Urbandale training center puts athletes on the cutting edge
Friends and teammates since childhood, Jack Whitver and Geoff Jensen have joined forces for the launch of a training program that is drawing athletes from across Central Iowa.
The two former college football standouts and Grinnell natives opened Acceleration Iowa, a franchisee of Fargo, N.D.-based Frappier Acceleration Sports Training, in May and are learning the ropes of business ownership while encouraging athletes to reach their full potential.
“I thought part of the reason we wanted to go into business was to kind of be on our own pace,” Whitver said. “But I just enjoy training kids and seeing their results and seeing their confidence go up because they’re doing better. I think they feel a lot more confident when they get back on the field after they’ve been with us.”
Using treadmill workouts, plyometrics and strength and resistance training, the program is intended to improve quickness balance, strength, biomechanics and confidence, with training exercises for all athletes geared to their specific sports. Franchise licensees and others within the company are involved in continuak research and program development to keep athletes at the top of their game.
Beginning- through professional-level athletes are implementing the program in their training routines. FAST now has seven locations in Iowa, as well as in 32 states and four foreign countries. Several colleges and universities throughout the nation are establishing on-campus training centers.
“Seeing the success that every other facility around the state had, we didn’t see any reason why it couldn’t be successful in Des Moines,” Jensen said.
Whitver, who played football for Iowa State University and earned his M.B.A. in December, and Jensen, who earned his exercise science degree while playing football for Truman State University in Kirksville, Mo., participated in FAST in Cedar Rapids during high school and college. They both noticed improvements in their athletic abilities, from speed and conditioning to footwork and coordination.
“I think we can both attest that it was a contributing factor in us getting athletic scholarships to play football,” Jensen said. “If you look at it that way, it’s a pretty small investment for a college education.”
In December, they began trying to get their enterprise off the ground using a business plan Whitver had written for a class at Iowa State. They battled through several months of negotiations with lenders, real estate agents and franchise executives. It wasn’t easy, because they had few assets that could serve as collateral for a loan, and their venture was risky.
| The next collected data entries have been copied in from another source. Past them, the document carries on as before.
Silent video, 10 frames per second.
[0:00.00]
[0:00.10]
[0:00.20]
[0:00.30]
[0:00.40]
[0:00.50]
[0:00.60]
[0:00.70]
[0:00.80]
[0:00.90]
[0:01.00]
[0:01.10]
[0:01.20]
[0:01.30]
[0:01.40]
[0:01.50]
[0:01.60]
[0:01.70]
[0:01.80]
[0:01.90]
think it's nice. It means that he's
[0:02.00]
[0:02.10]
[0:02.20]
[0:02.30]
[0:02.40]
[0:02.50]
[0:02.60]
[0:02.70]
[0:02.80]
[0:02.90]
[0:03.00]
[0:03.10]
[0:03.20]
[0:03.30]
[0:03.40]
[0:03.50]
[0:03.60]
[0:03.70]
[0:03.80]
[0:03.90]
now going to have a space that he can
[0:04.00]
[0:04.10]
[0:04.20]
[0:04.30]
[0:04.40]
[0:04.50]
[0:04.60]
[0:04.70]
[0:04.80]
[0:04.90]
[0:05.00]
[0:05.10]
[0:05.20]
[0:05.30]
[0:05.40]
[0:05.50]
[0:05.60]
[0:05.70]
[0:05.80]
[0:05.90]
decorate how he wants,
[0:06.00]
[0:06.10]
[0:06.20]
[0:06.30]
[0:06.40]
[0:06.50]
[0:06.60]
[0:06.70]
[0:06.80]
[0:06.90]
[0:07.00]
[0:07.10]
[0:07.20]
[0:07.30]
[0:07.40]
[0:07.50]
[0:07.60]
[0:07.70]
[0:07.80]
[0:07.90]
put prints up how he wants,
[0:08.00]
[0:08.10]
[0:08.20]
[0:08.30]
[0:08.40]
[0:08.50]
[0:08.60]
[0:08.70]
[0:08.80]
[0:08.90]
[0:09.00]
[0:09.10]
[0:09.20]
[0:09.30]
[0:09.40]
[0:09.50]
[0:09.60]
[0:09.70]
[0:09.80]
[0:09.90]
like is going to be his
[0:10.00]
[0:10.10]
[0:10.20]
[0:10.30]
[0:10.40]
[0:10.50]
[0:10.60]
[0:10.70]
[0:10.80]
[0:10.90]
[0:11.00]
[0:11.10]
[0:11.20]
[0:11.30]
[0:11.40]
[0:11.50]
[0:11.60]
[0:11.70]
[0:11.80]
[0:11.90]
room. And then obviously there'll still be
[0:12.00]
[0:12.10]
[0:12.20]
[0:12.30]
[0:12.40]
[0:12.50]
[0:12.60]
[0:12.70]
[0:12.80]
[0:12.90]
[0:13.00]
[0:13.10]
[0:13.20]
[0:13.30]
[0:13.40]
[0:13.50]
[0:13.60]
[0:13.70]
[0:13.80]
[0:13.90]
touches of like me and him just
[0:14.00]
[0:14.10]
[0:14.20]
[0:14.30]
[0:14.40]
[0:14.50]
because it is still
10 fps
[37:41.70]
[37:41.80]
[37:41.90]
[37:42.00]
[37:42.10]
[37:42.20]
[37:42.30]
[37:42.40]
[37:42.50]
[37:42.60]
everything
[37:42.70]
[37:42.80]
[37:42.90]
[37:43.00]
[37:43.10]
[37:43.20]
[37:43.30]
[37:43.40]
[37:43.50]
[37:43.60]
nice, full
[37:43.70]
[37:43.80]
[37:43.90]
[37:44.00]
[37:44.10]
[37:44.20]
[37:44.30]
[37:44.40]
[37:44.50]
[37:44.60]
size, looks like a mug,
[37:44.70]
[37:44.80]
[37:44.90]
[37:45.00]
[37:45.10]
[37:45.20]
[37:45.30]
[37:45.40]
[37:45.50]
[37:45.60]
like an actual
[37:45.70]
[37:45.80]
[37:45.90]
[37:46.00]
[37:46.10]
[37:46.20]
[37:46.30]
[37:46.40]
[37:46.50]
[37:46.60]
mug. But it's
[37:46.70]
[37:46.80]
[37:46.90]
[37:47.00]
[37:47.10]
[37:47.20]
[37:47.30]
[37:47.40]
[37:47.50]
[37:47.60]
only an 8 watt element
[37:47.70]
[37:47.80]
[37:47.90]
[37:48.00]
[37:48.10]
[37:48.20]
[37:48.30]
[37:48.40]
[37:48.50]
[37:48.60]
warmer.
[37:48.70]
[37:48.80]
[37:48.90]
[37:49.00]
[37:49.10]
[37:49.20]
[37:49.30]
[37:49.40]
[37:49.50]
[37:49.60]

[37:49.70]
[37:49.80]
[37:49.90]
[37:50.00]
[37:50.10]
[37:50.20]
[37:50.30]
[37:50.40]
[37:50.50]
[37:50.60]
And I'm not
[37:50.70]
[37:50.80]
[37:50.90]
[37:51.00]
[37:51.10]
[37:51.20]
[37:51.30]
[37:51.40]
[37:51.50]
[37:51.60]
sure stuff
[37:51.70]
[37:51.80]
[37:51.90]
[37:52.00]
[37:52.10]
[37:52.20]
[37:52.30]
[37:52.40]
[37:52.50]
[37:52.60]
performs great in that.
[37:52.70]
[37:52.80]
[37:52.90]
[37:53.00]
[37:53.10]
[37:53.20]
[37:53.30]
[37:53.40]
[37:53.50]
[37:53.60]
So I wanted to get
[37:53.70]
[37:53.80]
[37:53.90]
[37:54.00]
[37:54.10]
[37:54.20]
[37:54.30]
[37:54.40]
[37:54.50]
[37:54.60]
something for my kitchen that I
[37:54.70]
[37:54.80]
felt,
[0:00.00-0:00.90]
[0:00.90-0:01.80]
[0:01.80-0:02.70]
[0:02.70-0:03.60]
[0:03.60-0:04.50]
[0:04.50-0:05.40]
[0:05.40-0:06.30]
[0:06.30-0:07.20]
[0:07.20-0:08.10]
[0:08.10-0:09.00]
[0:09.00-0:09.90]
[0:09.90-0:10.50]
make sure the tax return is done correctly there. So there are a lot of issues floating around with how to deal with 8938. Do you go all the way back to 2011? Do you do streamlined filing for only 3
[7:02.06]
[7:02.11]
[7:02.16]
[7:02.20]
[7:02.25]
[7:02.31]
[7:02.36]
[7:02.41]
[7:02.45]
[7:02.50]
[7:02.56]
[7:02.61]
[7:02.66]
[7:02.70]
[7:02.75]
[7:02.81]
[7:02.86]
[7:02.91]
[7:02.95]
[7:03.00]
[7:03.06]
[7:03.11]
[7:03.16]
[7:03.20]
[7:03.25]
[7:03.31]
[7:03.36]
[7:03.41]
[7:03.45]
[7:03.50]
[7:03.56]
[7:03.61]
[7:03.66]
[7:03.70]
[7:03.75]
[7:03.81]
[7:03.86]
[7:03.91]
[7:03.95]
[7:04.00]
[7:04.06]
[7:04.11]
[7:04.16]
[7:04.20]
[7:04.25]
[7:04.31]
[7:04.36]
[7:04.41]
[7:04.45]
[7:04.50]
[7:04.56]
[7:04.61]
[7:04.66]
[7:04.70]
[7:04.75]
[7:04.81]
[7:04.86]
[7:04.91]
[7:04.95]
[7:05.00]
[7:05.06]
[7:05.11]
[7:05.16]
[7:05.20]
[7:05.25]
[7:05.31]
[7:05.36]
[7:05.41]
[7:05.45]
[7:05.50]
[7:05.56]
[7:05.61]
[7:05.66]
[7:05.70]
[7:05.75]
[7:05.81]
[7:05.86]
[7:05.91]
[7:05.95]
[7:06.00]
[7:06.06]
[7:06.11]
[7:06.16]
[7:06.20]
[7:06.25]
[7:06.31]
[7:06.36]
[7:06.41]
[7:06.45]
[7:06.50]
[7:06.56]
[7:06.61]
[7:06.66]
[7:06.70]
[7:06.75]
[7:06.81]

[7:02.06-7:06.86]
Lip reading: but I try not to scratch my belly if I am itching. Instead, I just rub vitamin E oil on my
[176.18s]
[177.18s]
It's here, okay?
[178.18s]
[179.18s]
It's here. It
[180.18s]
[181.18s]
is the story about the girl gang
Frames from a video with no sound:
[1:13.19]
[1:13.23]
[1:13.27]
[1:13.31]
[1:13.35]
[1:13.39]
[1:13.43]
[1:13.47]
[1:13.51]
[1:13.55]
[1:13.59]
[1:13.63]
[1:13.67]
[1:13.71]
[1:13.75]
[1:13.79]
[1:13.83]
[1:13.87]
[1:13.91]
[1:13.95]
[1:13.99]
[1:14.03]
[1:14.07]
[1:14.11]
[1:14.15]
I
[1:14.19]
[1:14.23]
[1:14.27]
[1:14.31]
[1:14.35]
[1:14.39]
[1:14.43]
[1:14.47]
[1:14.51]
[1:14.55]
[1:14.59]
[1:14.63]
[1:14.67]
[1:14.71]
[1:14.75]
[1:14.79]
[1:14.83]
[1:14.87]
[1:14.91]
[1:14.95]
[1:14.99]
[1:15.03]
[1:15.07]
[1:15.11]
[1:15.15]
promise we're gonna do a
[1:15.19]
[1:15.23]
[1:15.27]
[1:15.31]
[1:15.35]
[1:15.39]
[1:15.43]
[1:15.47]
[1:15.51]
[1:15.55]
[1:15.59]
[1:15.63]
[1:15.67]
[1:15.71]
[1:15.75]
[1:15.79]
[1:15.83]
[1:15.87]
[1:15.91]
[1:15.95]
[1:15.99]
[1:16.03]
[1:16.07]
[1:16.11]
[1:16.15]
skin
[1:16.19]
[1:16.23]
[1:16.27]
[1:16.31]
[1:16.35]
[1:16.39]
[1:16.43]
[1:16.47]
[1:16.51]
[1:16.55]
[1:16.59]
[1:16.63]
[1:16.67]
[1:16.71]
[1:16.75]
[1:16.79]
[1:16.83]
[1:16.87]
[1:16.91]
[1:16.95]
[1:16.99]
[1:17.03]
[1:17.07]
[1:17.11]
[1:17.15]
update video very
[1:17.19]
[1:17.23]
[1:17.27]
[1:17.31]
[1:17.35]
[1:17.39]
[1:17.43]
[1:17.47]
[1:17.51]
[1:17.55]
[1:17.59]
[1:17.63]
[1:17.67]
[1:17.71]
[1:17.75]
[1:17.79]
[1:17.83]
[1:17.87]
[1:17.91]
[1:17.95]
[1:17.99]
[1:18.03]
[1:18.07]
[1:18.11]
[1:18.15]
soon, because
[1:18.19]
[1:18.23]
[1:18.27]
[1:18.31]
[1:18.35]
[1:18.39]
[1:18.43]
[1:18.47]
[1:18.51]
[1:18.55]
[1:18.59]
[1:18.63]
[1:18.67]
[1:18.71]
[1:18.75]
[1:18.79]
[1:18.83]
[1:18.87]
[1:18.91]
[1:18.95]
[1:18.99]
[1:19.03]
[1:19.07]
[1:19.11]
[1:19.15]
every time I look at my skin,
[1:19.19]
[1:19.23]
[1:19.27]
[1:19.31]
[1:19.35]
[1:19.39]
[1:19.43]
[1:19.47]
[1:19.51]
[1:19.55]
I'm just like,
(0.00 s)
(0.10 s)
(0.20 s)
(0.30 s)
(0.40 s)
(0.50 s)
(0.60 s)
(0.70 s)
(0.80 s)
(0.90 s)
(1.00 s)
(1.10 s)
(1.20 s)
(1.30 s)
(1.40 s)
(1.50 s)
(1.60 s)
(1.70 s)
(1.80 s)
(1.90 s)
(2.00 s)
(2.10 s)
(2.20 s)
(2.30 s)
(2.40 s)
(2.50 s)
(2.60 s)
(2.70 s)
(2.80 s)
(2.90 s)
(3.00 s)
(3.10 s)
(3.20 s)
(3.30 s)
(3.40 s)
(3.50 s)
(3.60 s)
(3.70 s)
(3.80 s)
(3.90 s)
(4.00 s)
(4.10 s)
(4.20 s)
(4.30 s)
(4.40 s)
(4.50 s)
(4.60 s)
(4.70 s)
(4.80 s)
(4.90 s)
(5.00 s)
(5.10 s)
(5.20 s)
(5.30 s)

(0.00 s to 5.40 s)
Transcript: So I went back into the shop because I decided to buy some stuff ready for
“When you’re trying to start a business with no money, it’s not easy,” Whitver said. “But you’ve got to be creative and exhaust all possibilities. They scraped together loans from family members, lines of credit and home equity before applying for a franchise license.
The two started their marketing efforts at the grass-roots level, visiting high school coaches and encouraging them to send their athletes to Acceleration Iowa. They aim to supplement, rather than replace, the training programs the coaches have established with their athletes.
As athletes began coming in to train, attendance numbers began growing through numerous referrals. Jensen said their best marketing has been through word-of-mouth advertising, whether it’s athletes, parents or coaches encouraging others to attend Acceleration Iowa. Athletes from as far away as Pella and Grinnell have been making the trip to their facility, located at 3000 Justin Drive in Urbandale.
Myles Easter began bringing his three sons, who are entering sixth, seventh and 10th grade, to Acceleration Iowa, making the trip from Indianola three times a week throughout the summer. Easter and his sons were so pleased with the program that his son’s friend began training with them as well.
“They are young guys who are enthusiastic about what they’re doing,” Easter said of Whitver and Jensen. “They’ve got that knack to get kids to work. They make it fun for them.”
Easter said the training program was very beneficial for his sons, who compete in football, baseball and track, and said they plan to return to Acceleration Iowa at the end of the football season.
Jensen and Whitver are hopeful that a new golf training program will begin to pick up steam as cooler weather drives fanatics off the courses. In the training, golfers wear resistance while hitting from a specially designed turf surface to strengthen their hips and add power to their swing. Various golf-specific exercises are intended to increase flexibility, strength and balance, while golf professionals focus on mechanics.
A massage therapist is now renting rooms at Acceleration Iowa, as are four personal trainers. The owners hope to offer team discounts to club organizations as well.
As number of athletes enrolled in the program continues to increase, Whitver and Jensen are looking to the future with the possibility of expanding Acceleration Iowa in Greater Des Moines. Franchise research has shown the two that Des Moines has the capacity for at least two FAST centers.
“A lot of time businesses have trouble because they try to grow too fast and they get away from their roots, which [at Acceleration Iowa] is knowing the customers and getting maximum benefits for the athletes,” Whitver said. “That’s one thing I’m afraid of is growing too fast to where we can’t be personal and you don’t have control over every kid that comes through the door.”